## Study material
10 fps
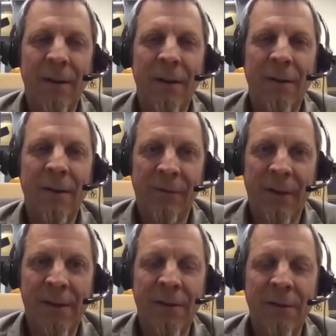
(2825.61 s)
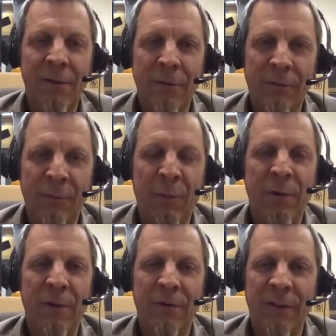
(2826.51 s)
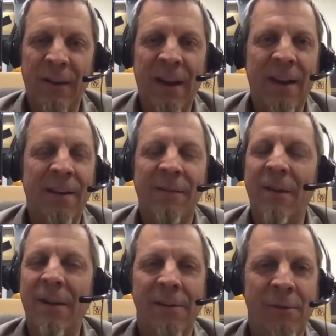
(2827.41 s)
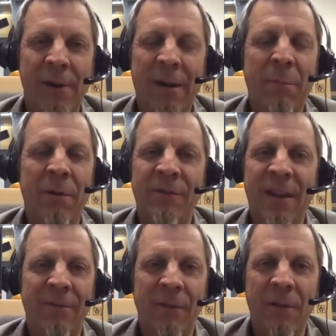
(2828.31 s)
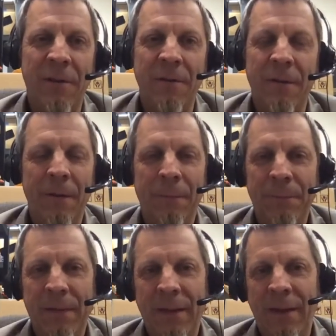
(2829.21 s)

It's like a Eurosport sedan. It's not Grandpa's Avalon. No.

## What you are asked to do
The reply must contain every entry above, exactly as written, and none of the pictures.

## Response
10 fps
(2825.61 s)
(2826.51 s)
(2827.41 s)
(2828.31 s)
(2829.21 s)

It's like a Eurosport sedan. It's not Grandpa's Avalon. No.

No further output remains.